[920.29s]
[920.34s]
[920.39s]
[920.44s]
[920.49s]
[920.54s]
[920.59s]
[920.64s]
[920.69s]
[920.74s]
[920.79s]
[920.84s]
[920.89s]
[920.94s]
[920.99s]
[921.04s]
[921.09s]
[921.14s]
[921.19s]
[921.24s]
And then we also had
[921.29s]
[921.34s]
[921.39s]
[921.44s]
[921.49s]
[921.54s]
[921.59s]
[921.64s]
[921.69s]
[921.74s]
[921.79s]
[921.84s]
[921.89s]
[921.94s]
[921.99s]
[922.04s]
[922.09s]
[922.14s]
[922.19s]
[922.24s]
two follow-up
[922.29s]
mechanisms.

____

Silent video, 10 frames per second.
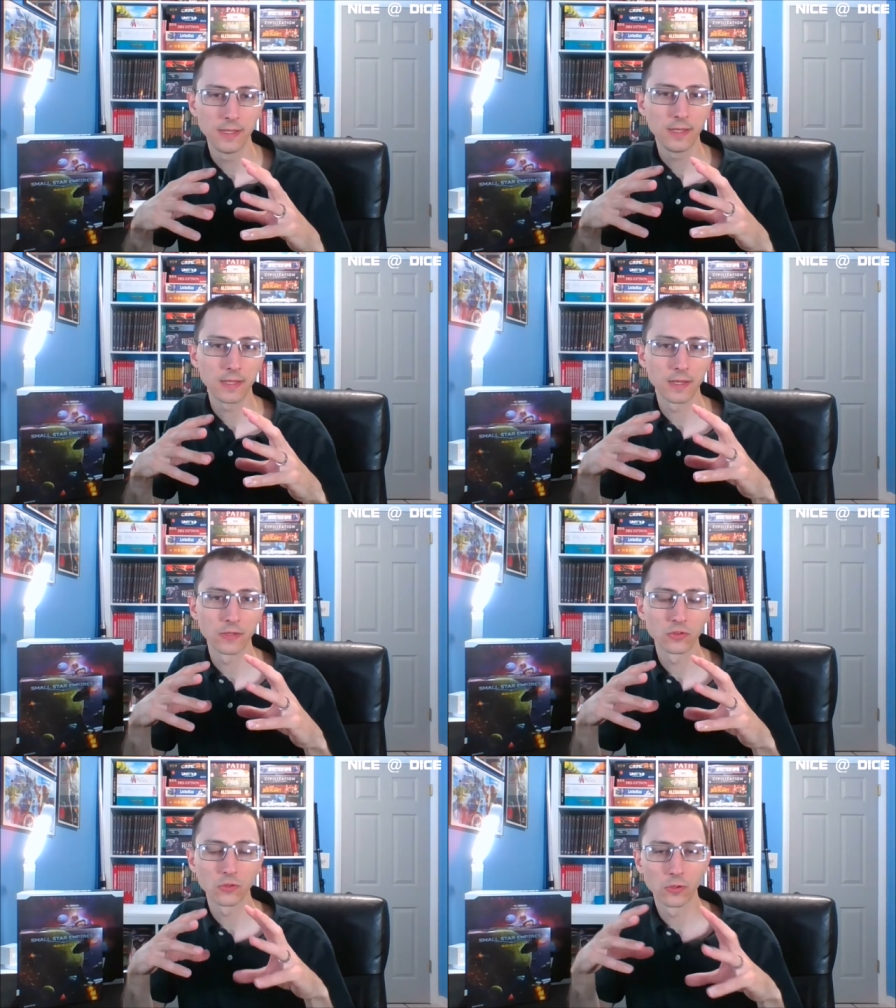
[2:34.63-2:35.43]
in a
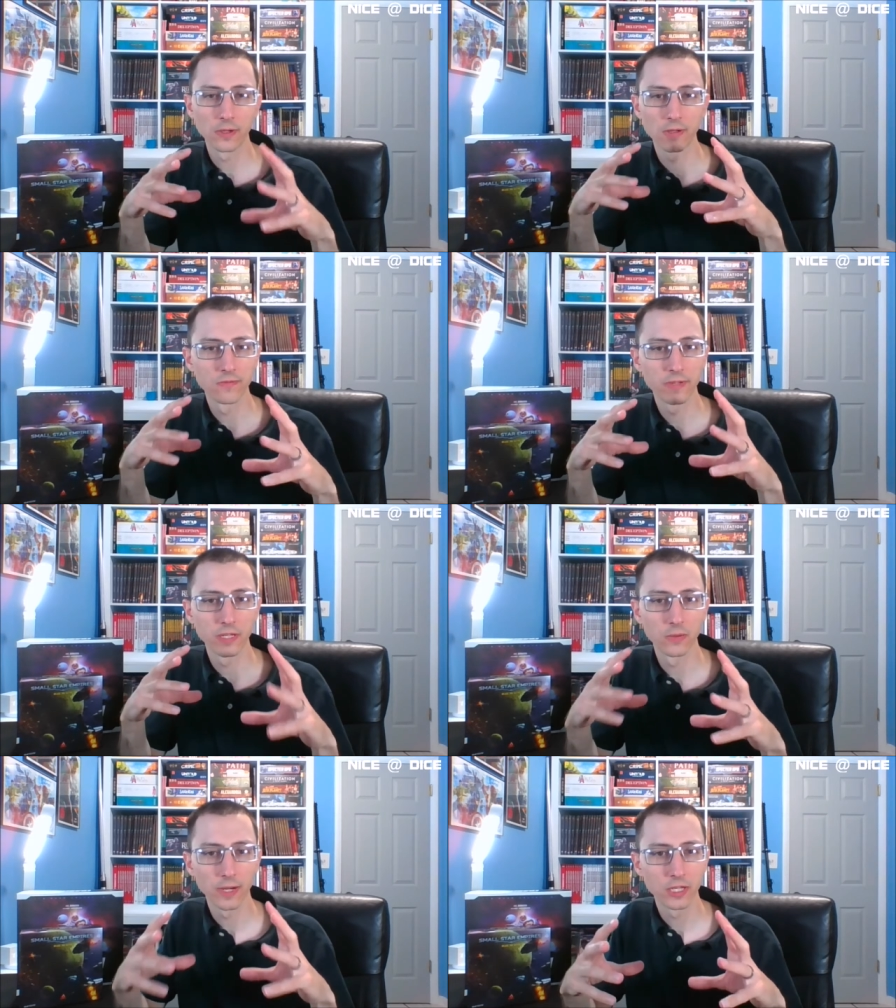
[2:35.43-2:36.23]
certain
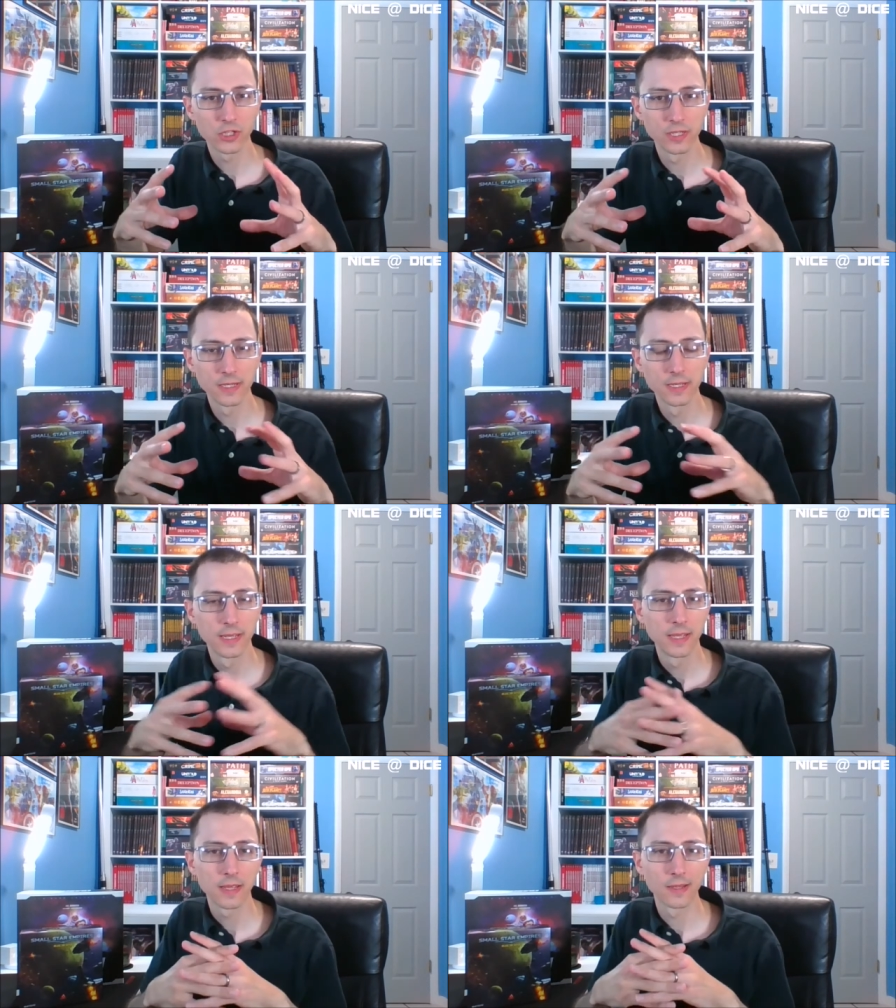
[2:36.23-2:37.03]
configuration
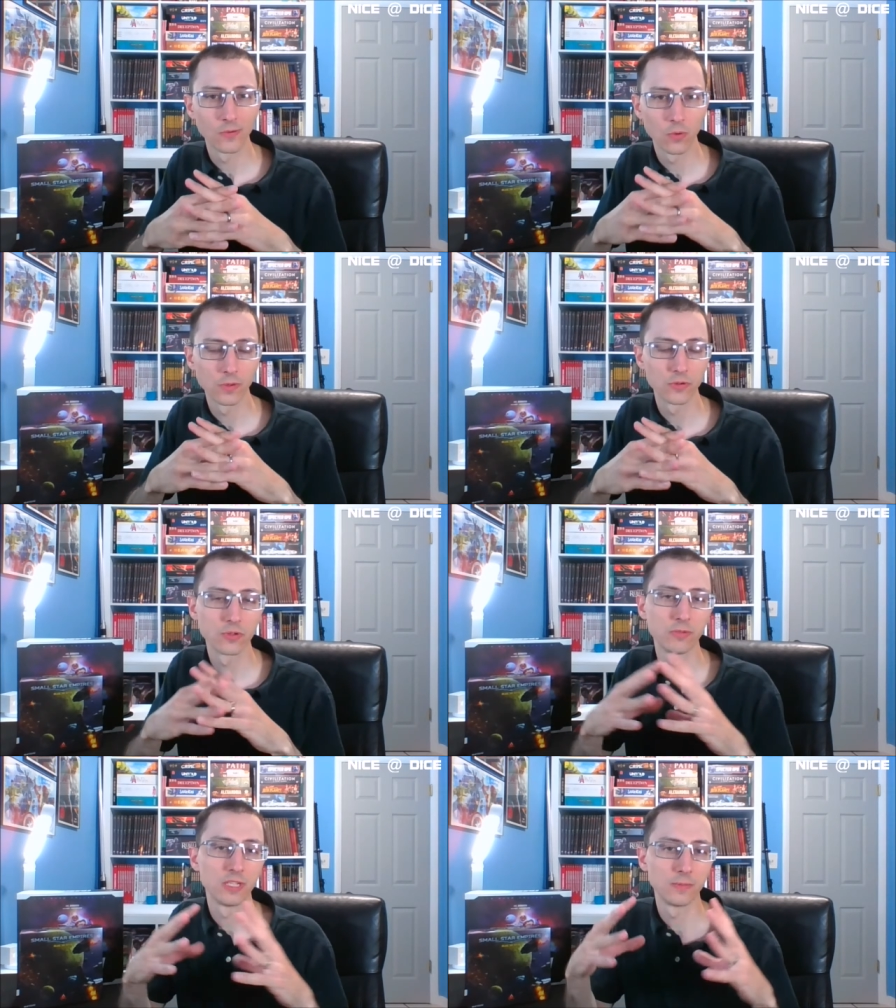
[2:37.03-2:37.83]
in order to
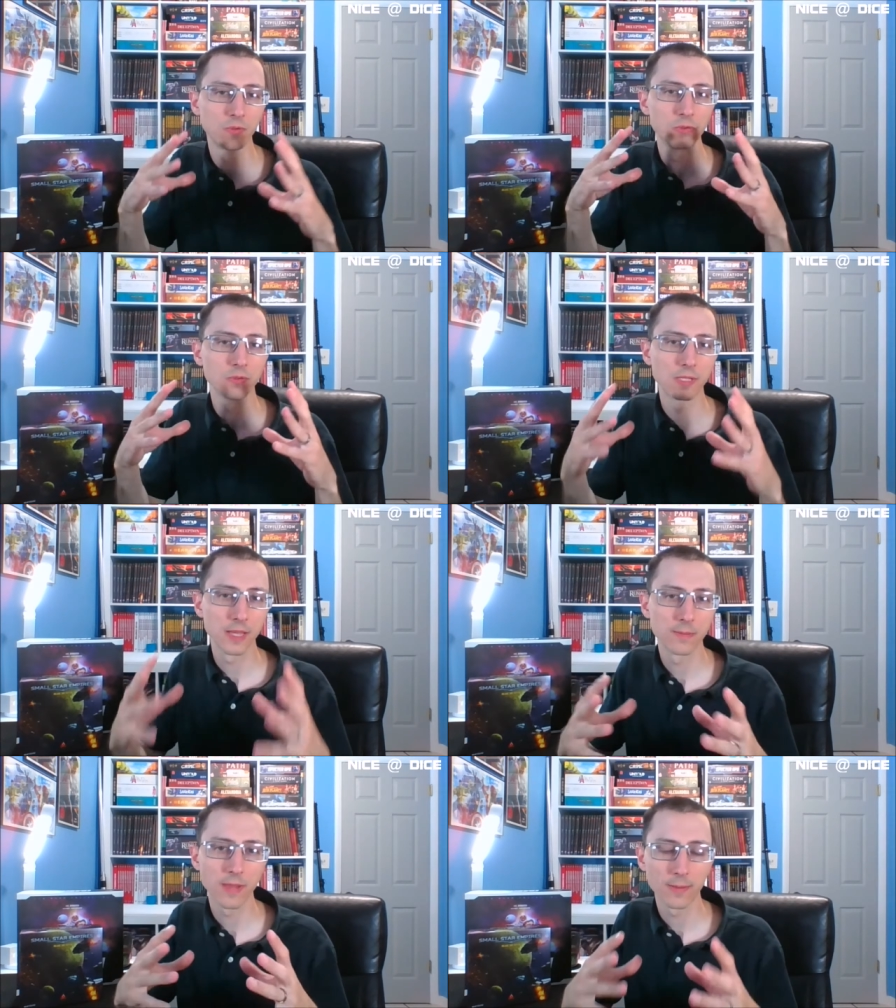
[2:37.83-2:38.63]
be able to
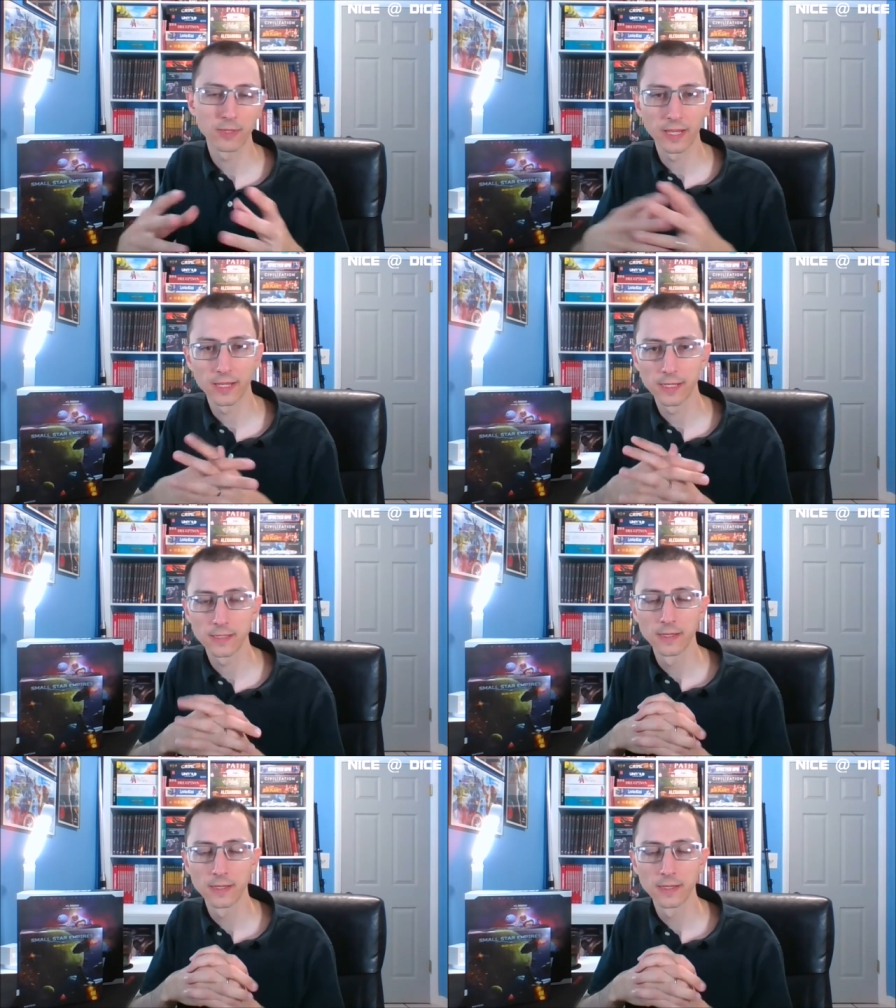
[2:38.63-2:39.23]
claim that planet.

____

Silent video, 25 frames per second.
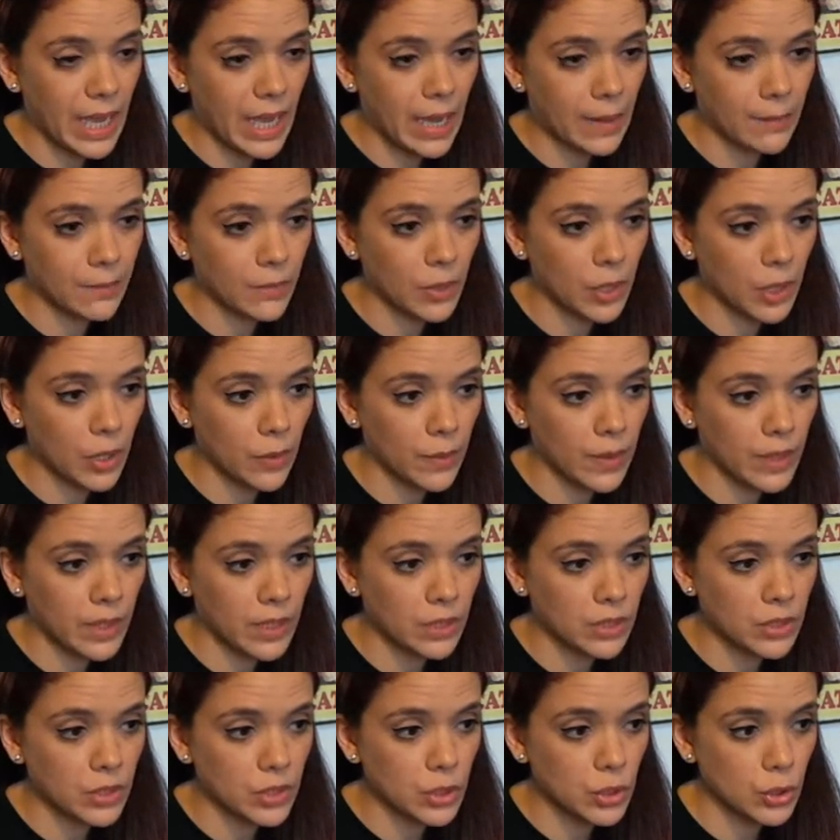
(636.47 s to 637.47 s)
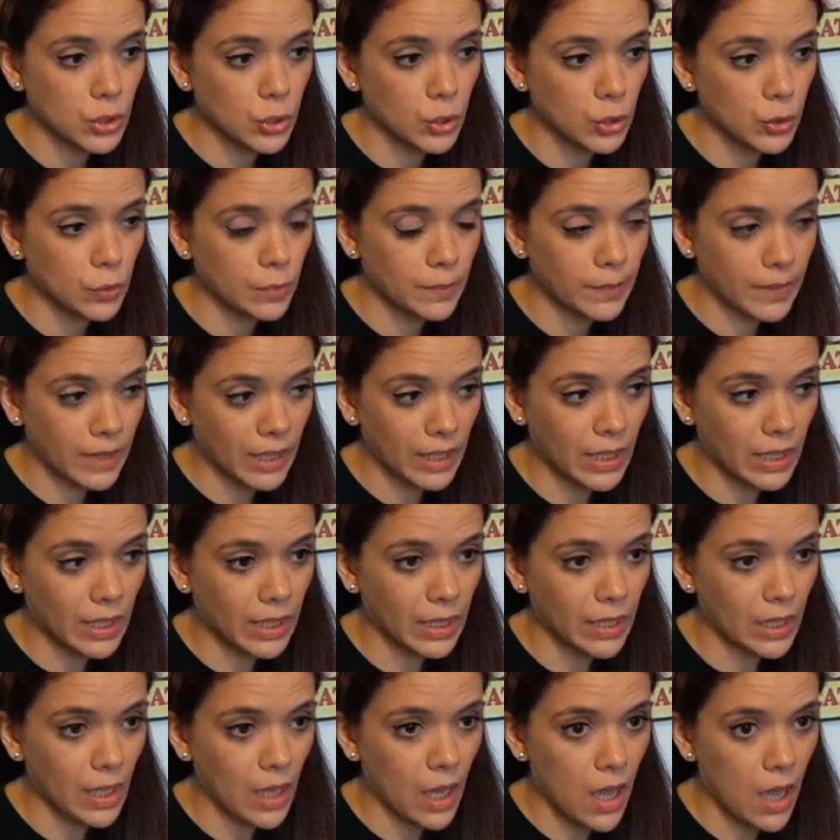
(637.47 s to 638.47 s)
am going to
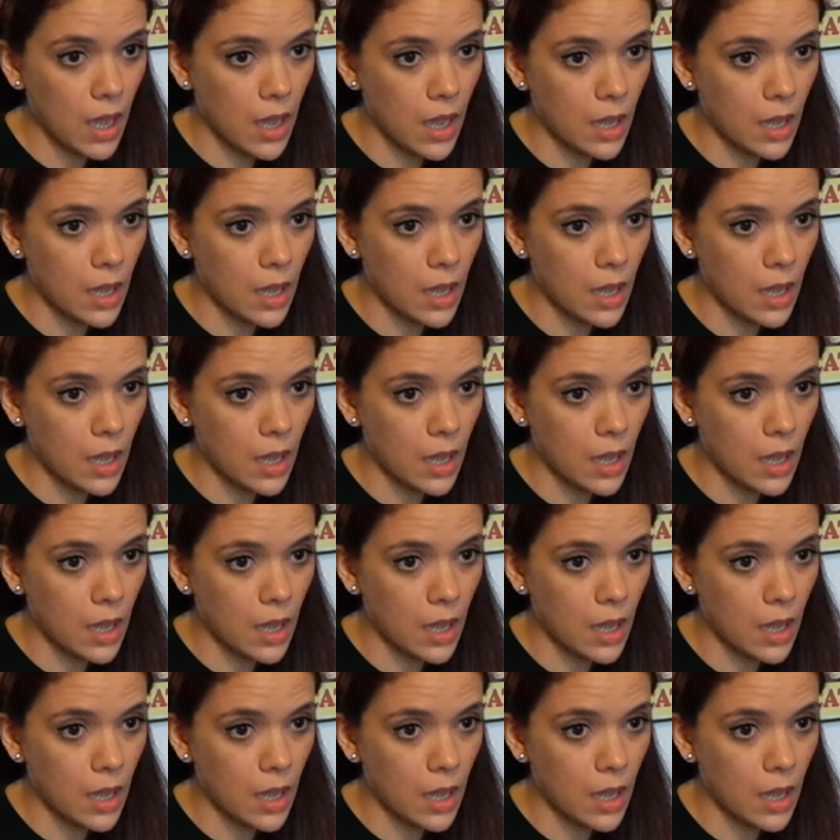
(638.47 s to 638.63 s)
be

____

▶ _THE PROBLEM_:
Locate and copy each line in the data above that includes the word "second".

▶ _TASK SOLUTION_:
Silent video, 10 frames per second.
Silent video, 25 frames per second.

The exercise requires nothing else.